Несвойственные Полине ощущения не покидали ее уже несколько недель. Радость была разной – то тихой и нежной, вдохновляющей и будоражащей, то громкой, визжащей, хохочущей до слез и рыдающей от счастья. А грусть появлялась вдруг. Из ниоткуда.
И теперь, когда Полина широко шагала по Невскому проспекту в новых, накануне купленных, осенних сапожках, ей казалось, что она вовсе не идет, а летит, парит над мокрым искрящимся на солнце тротуаром. Распущенные волосы развевались на ветру. И яркий теплый день среди дождливого октября пах весной.
Сердце Полины застучало от волнения. В воротах дворца творчества юных она заметила желтый пиджак. Его обладателем был худой высокий молодой человек с длинным носом и деловым взглядом. Молодой человек размахивал руками, громогласно кричал в телефон и ругался.
Полина в забвении не сводила с него взгляд.

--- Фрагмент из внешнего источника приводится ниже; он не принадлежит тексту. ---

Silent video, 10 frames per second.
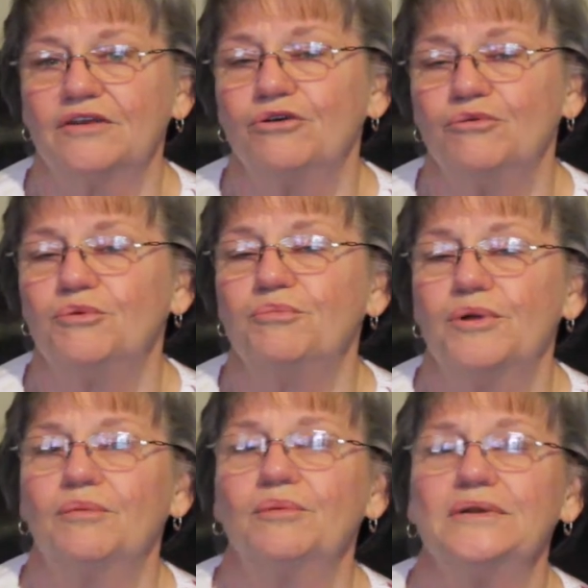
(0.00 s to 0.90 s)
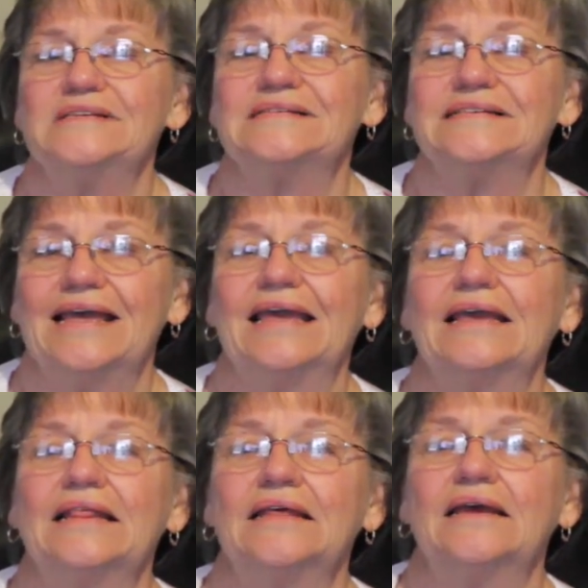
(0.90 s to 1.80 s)
there who will probably
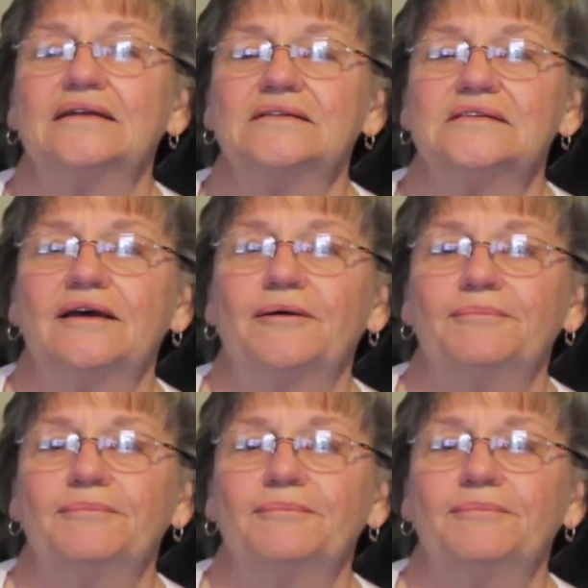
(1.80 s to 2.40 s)
say that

Она не чувствовала ног, а глаза ее перестали моргать.
– Полина! – внезапно заорал желтый пиджак, заметив растрепанную девчонку с широченной улыбкой. Она таращилась на него очумевшими глазами. – Ты знаешь, где Колбасников?
«Михеев заговорил со мной. Михеев первым заговорил со мной!» – в голове Полины гремел оглушительный фейерверк.
– Знаешь, где Колбасников? – нетерпеливо повторил Михеев.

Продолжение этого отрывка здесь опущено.